Your objective: A verbatim copy of the listing is needed; pictures are to be left out.

Excerpted data:
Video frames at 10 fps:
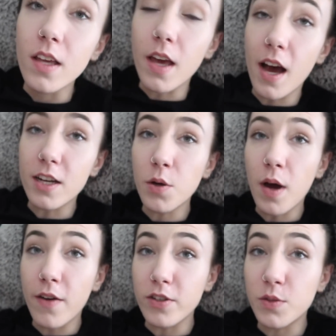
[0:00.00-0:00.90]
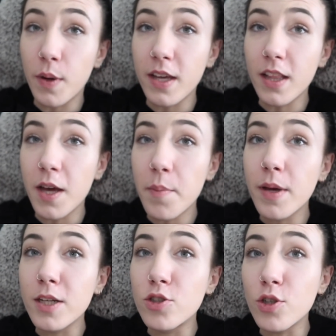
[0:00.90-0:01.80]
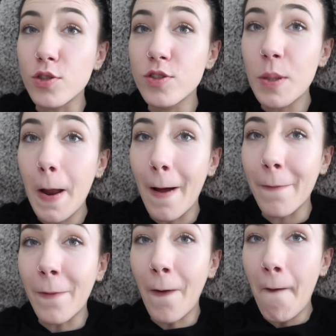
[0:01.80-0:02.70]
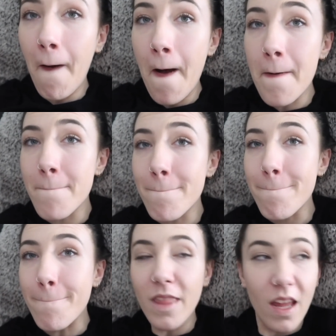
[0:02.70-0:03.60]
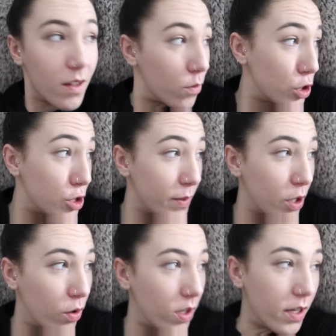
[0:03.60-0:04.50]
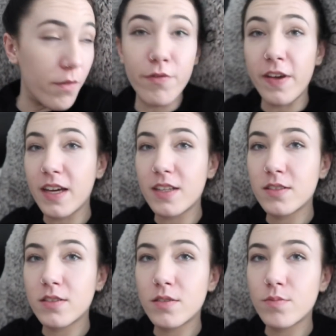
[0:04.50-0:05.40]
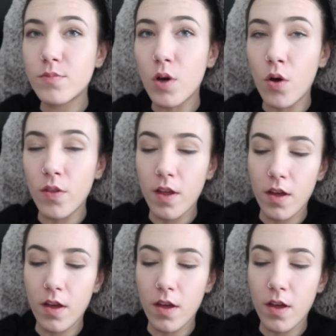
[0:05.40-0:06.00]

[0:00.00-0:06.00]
yeah, I don't have a sweaty lip, it's just, I've got, whatchamacallit, Vicks on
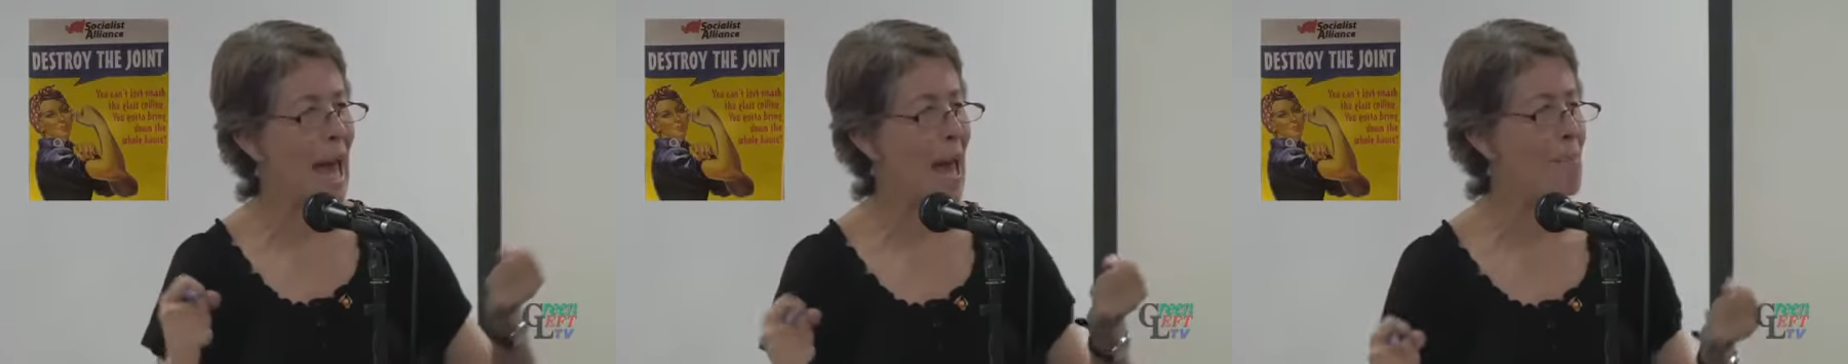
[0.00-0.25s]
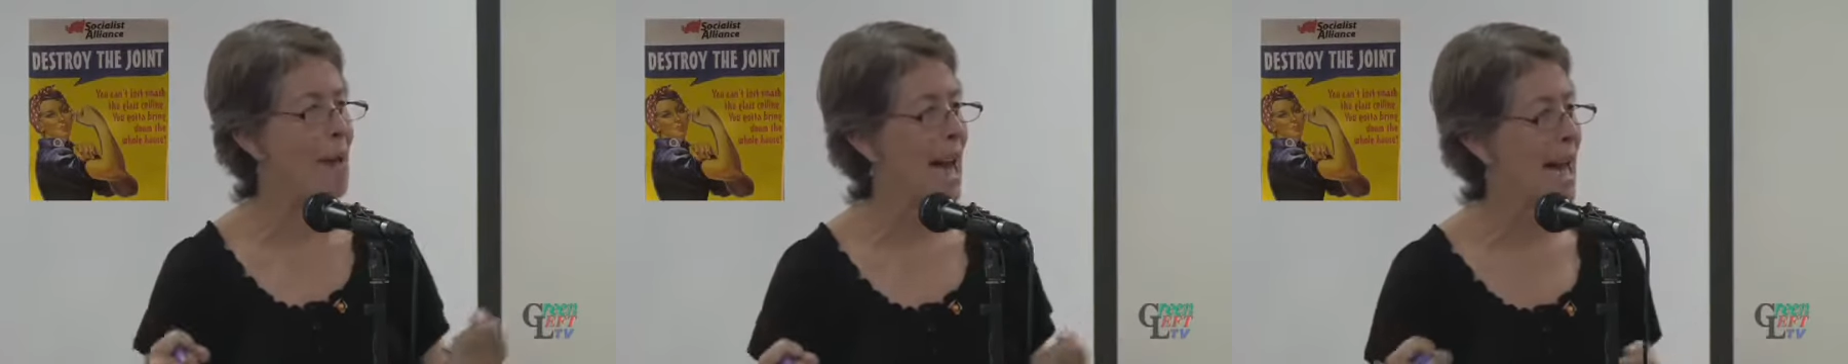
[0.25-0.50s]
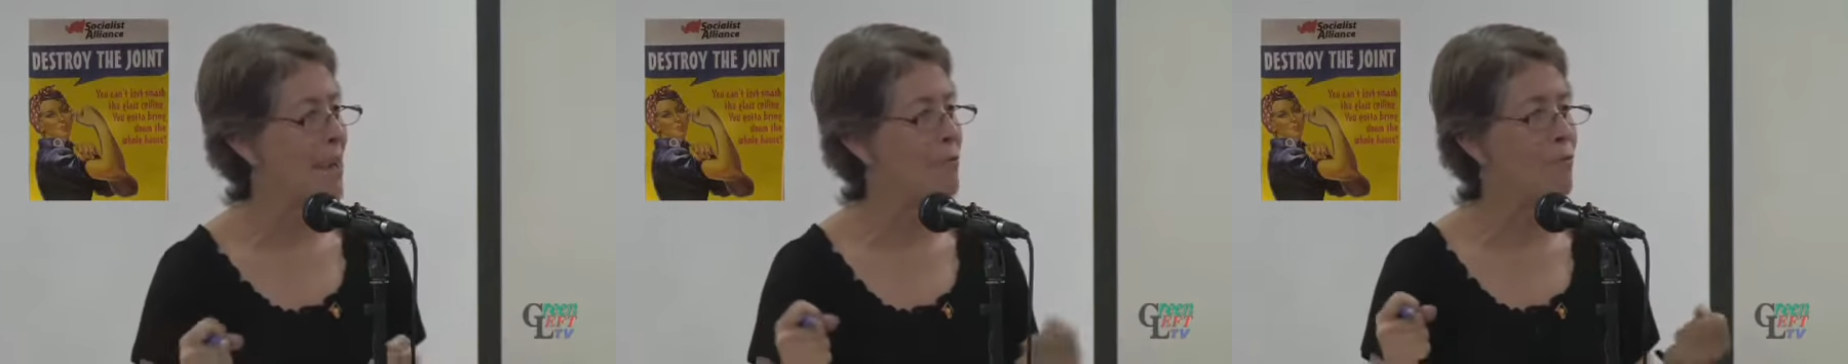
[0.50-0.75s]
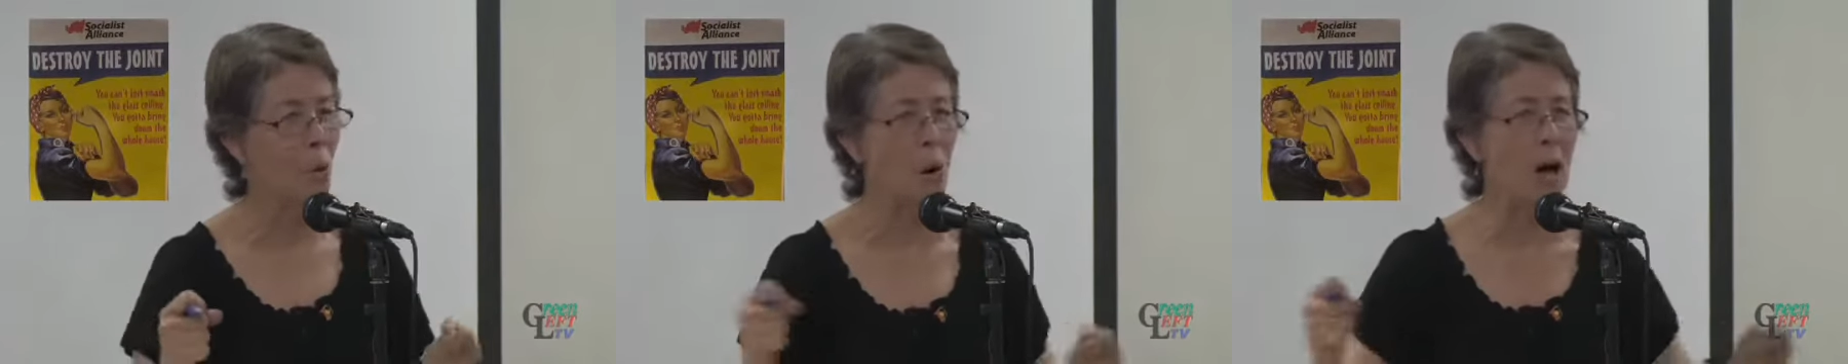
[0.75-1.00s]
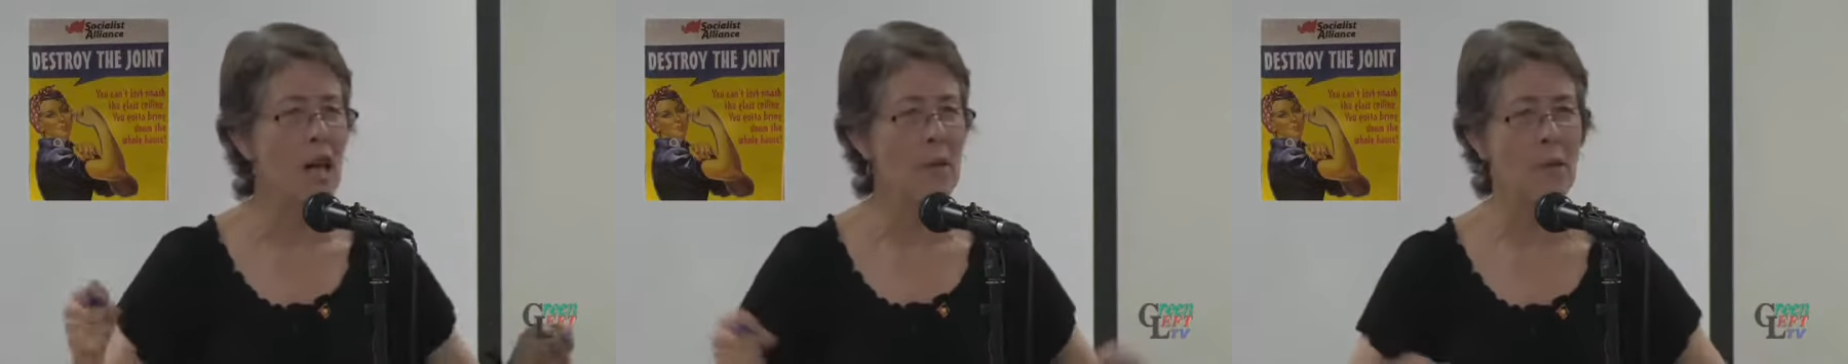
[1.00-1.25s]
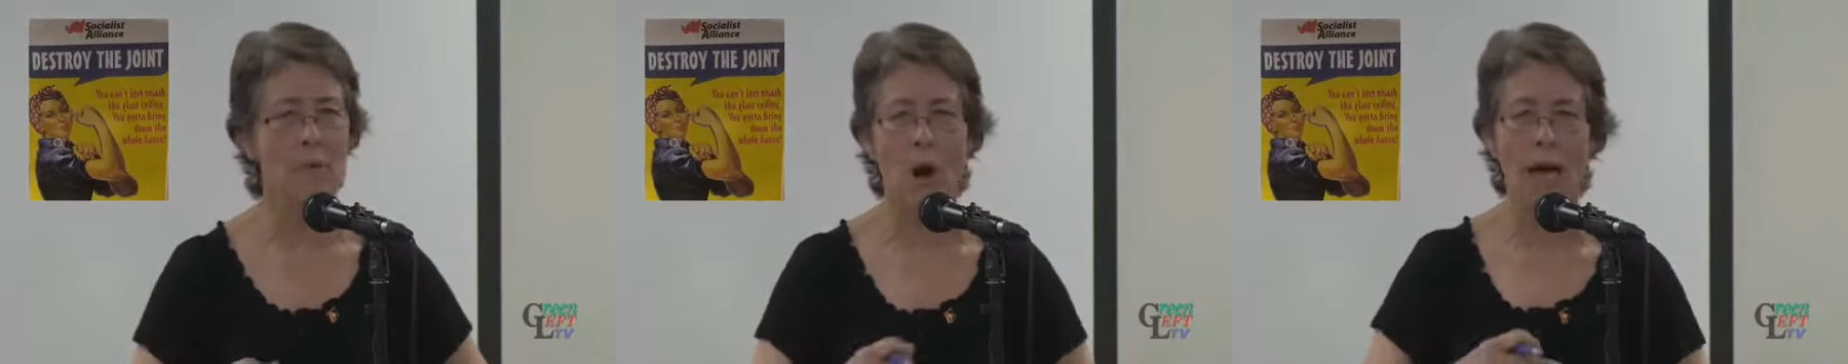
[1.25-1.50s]
campaign for
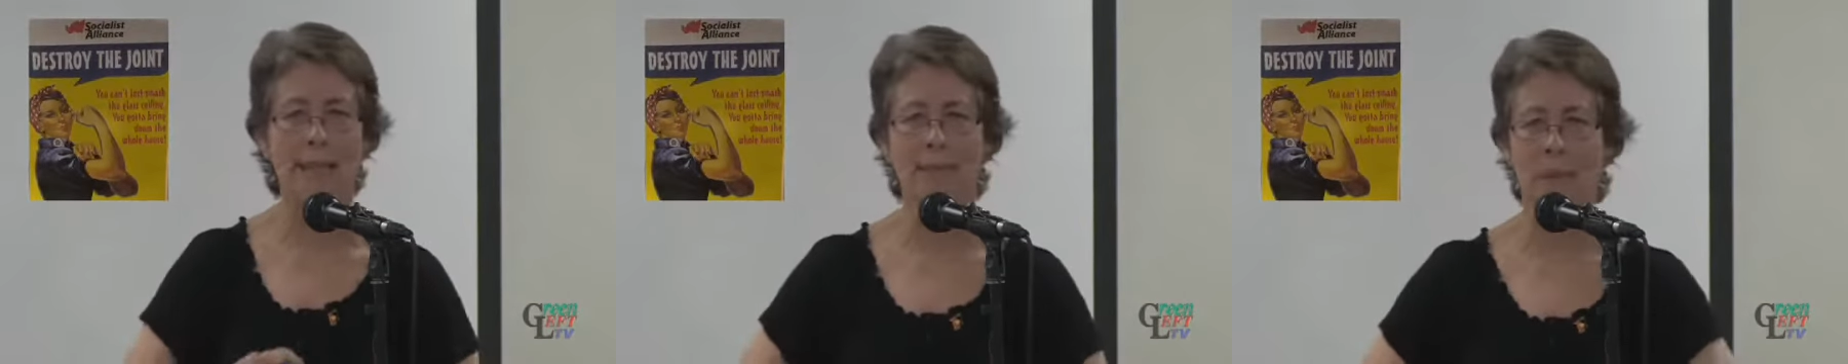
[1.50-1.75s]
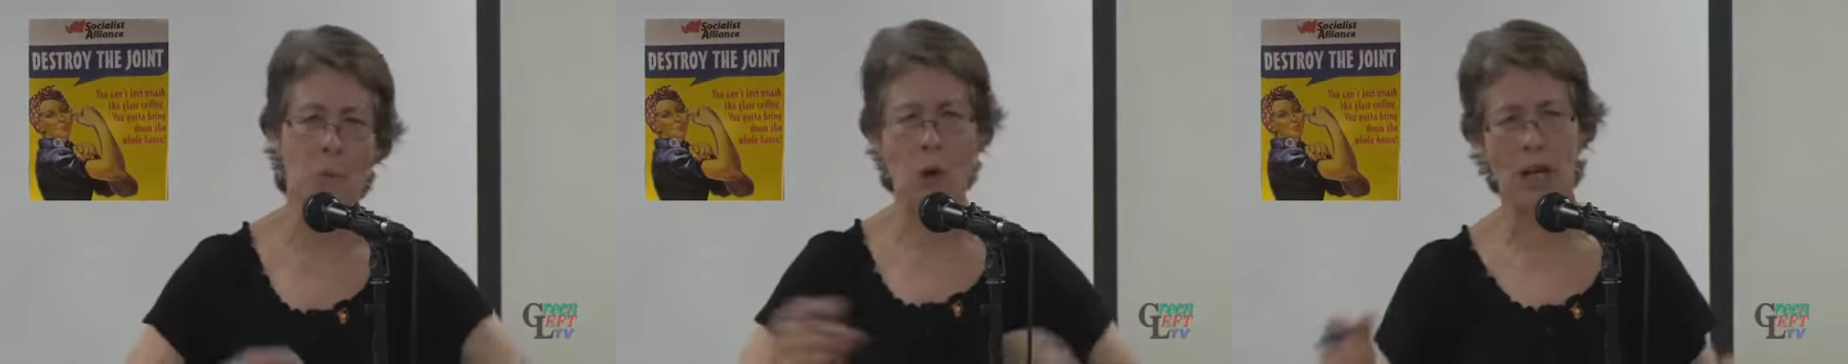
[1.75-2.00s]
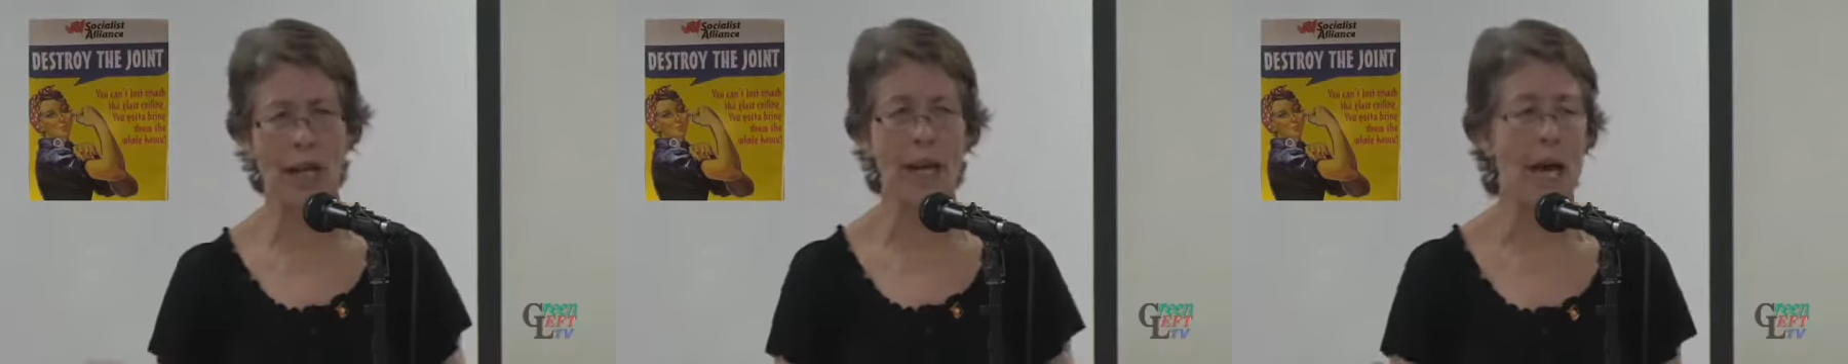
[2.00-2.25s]
the rights of the working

Solved exercise:
Video frames at 10 fps:
[0:00.00-0:00.90]
[0:00.90-0:01.80]
[0:01.80-0:02.70]
[0:02.70-0:03.60]
[0:03.60-0:04.50]
[0:04.50-0:05.40]
[0:05.40-0:06.00]

[0:00.00-0:06.00]
yeah, I don't have a sweaty lip, it's just, I've got, whatchamacallit, Vicks on
[0.00-0.25s]
[0.25-0.50s]
[0.50-0.75s]
[0.75-1.00s]
[1.00-1.25s]
[1.25-1.50s]
campaign for
[1.50-1.75s]
[1.75-2.00s]
[2.00-2.25s]
the rights of the working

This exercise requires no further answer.